● Extracted information:
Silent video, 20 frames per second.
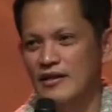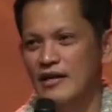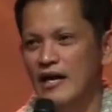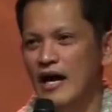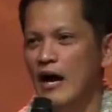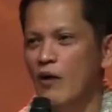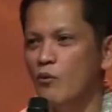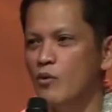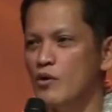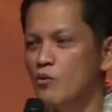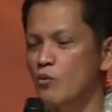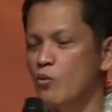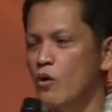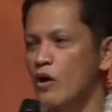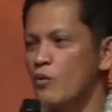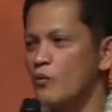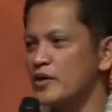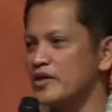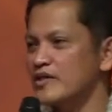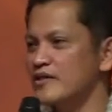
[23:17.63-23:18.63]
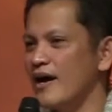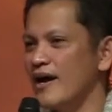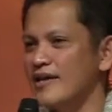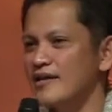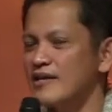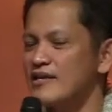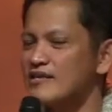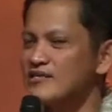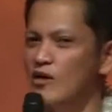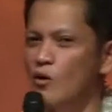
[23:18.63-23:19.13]
Our walk with God
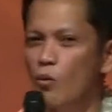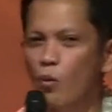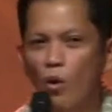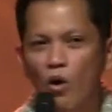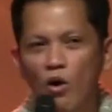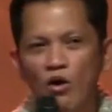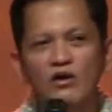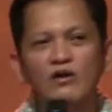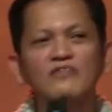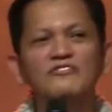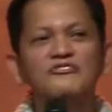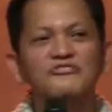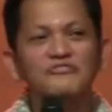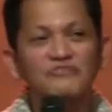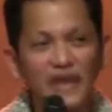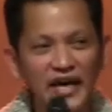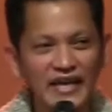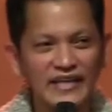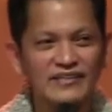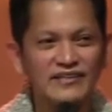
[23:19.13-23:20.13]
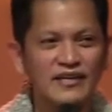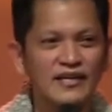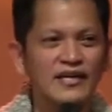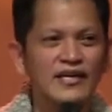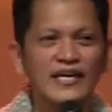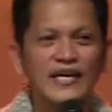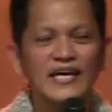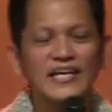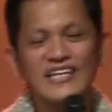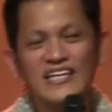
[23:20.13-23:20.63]
is a walk of faith,
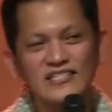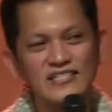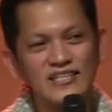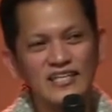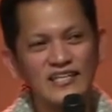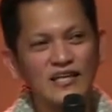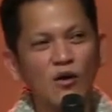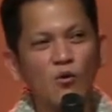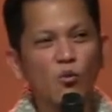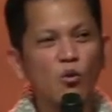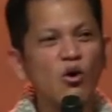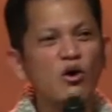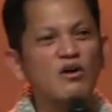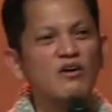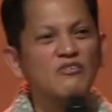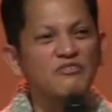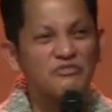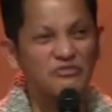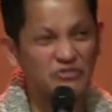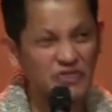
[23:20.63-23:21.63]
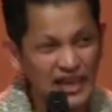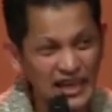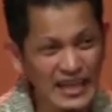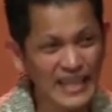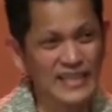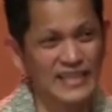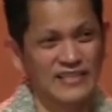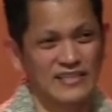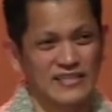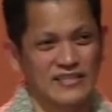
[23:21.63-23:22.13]
it is not a walk of
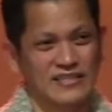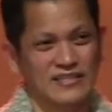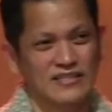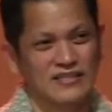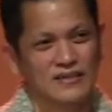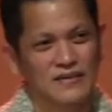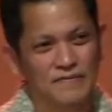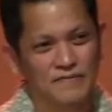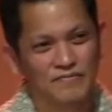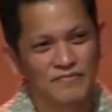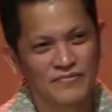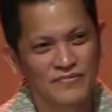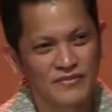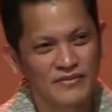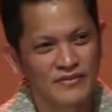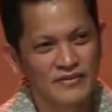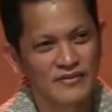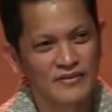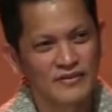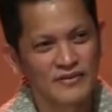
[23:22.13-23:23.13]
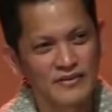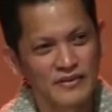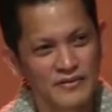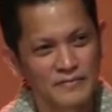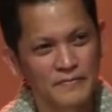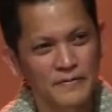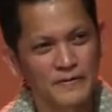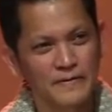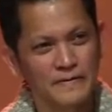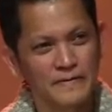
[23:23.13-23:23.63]
feelings.
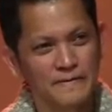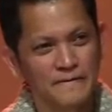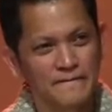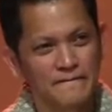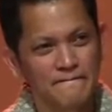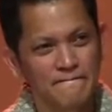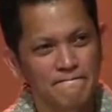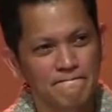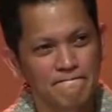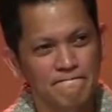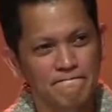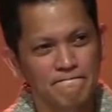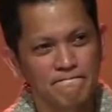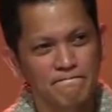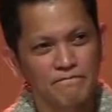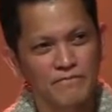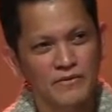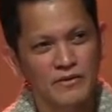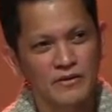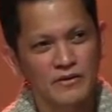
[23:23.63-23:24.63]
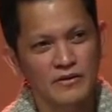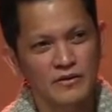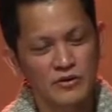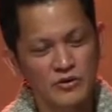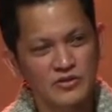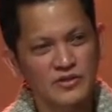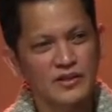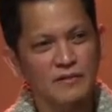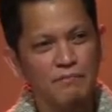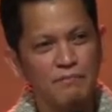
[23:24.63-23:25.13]
Oh. You
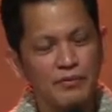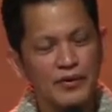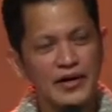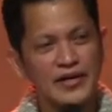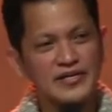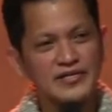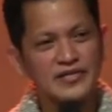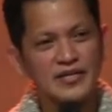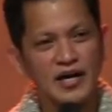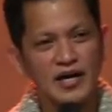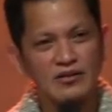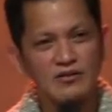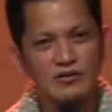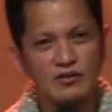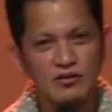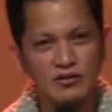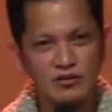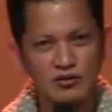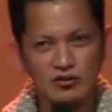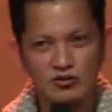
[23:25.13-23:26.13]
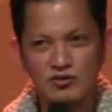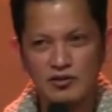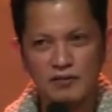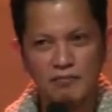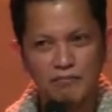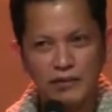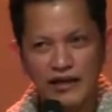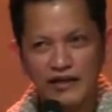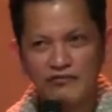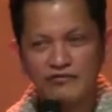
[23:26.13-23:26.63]
still praise God, you still
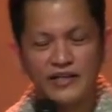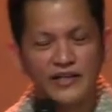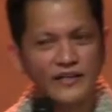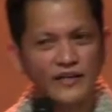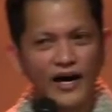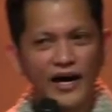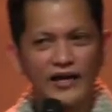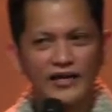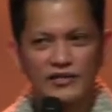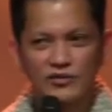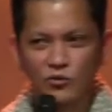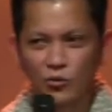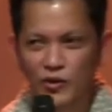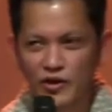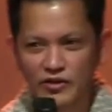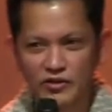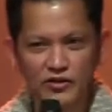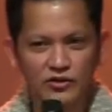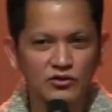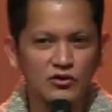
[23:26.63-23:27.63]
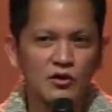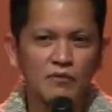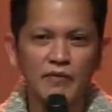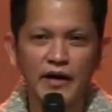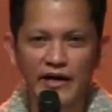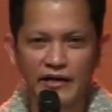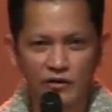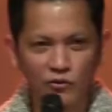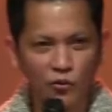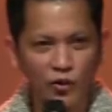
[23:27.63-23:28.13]
believe that God is with you no
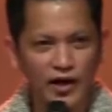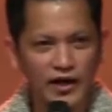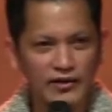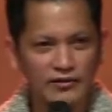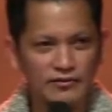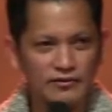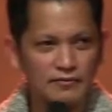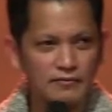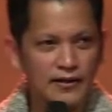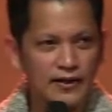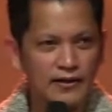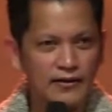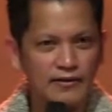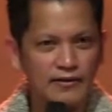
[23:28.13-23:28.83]
matter what. Diba?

● Your assignment: Exactly as written, return every line of the listing, but not the pictures.

● Expected answer:
Silent video, 20 frames per second.
[23:17.63-23:18.63]
[23:18.63-23:19.13]
Our walk with God
[23:19.13-23:20.13]
[23:20.13-23:20.63]
is a walk of faith,
[23:20.63-23:21.63]
[23:21.63-23:22.13]
it is not a walk of
[23:22.13-23:23.13]
[23:23.13-23:23.63]
feelings.
[23:23.63-23:24.63]
[23:24.63-23:25.13]
Oh. You
[23:25.13-23:26.13]
[23:26.13-23:26.63]
still praise God, you still
[23:26.63-23:27.63]
[23:27.63-23:28.13]
believe that God is with you no
[23:28.13-23:28.83]
matter what. Diba?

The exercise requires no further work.